Environmental, social and governance (ESG) factors are now the driving force behind an increasing number of deals and investment decisions, however, dealmakers are still scrambling to understand what that means in practice.
With that in mind, a new guide outlining best practice on incorporating ESG considerations into deal making has been launched by ICAEW’s Corporate Finance Faculty that looks into some of the practical considerations for those involved in transactions.
The guide – ESG in Deals and Investment – is a collaboration between ICAEW’s Corporate Finance Faculty and Deloitte and offers access to the latest thinking and best practice to help businesses, advisers and investors to form and refine relevant ESG considerations. The initiative underlines ICAEW’s growing focus on the importance of ESG in business generally and across corporate finance more specifically.
ESG credentials exert increasing influence over investment and capital allocation decisions and can have a positive impact on business’s decisions in relation to transactions with ESG variables providing the drivers to both investment and disposal activity.
The guideline provides practical guidance drawn from recent experience on how to integrate ESG into the M&A process, identify and quantify its value and impact potential, and ultimately to create value through the transaction and over the holding period.
The guide sets out evidence showing that ESG and corporate performance are intrinsically linked. Recent studies have consistently highlighted that firms that perform strongly across all the material factors of ESG outperform the market and generate long-term value. ESG should now be regarded as a key driver of value, yet it remains highly complex to quantify ESG risks and opportunities and to value targets, predominantly due to the lack of clear, comparable data.
As the Corporate Finance Faculty prepares to celebrate its 25th anniversary David Petrie, ICAEW’s Head of Corporate Governance, said that ESG has climbed up the boardroom agenda in recent years, driven by fundamental changes in consumer demand and legislative and regulatory change.
“It has always been my objective, as Head of the faculty for the past 10 years or so, to make sure that whatever we do is seen as both relevant and worthwhile by our members – whether they are involved in lead advisory work or are themselves investment principals.
“25 years ago, it’s safe to say that the acronym ESG wasn’t in common usage. Environmental reports were something commissioned by buyers during due diligence largely focusing on legislative compliance and sources of potential litigation. But if investors and their financiers are to curtail risks and deliver sustainable value, they will need to embed ESG across all transactions.

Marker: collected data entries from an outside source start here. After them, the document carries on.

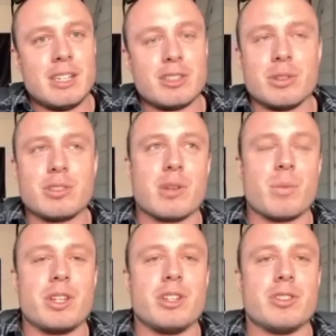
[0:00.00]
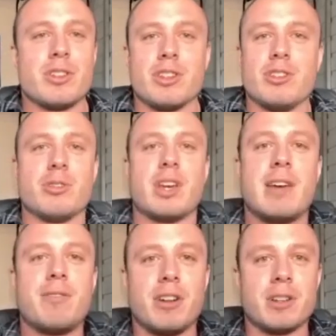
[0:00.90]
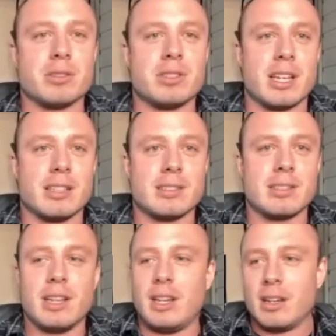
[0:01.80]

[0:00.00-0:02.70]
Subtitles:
So it's like, what do? You do hair follicle tests.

ESG within M&A will be an important means to create growth, gain a competitive edge, and access affordable capital,” Petrie said.
Speaking at the guideline launch, Jason Caulfield, Global Head of ESG at Deloitte and guideline author, told an audience packed into the ICAEW’s Great Hall, that dealmakers were scrambling to understand how to assess businesses given the rising importance of ESG for consumers, employees, regulators and investors: “ESG has risen to the top of the agenda particularly over the last three years from what was once perhaps a nice to have and a checkbox approach to something that is central to the deal thesis and driving shareholder value. The meat of the report is around the practicalities of due diligence and how to assess a business both on the buy side and the sell side and some of the practicalities of getting some of the ESG strategies delivered post-deal,” Caulfield said.
The scope and purpose of the guideline were informed by a roundtable discussion between corporate finance experts from across ICAEW’s member firms hosted in January by the Corporate Finance Faculty, and featured in Corporate Financier magazine in March 2022.
James Hilburn, UK ESG M&A Leader at Deloitte, said the firm was thrilled to have been given the opportunity to work with ICAEW in developing the guideline. “ESG is a disruptive trend that is impacting the path businesses take to create sustainable value for stakeholders. It is creating significant investment opportunities but also risks that need to be assessed and managed.
“The guideline explores the role that ESG plays across the M&A lifecycle, and provides practical guidance pulled from Deloitte’s own experience supporting clients on M&A transactions, on how to integrate ESG into the M&A process, identify and quantify its value potential, and ultimately to execute on identified levers to deliver positive value through the transaction,” Hilburn added.
The ESG in Deals and Investment guideline is the latest in a series of Best Practice Guidelines published by the Corporate Finance Faculty, which also includes Public to Private Transactions – with PwC, Completion Mechanism with GT, Valuations with KPMG and Debt for Deals with Clydesdale/Virgin Money.
ICAEW’s Corporate Finance Faculty is the largest network of professionals involved in corporate finance. Membership is open to everyone including non ICAEW members.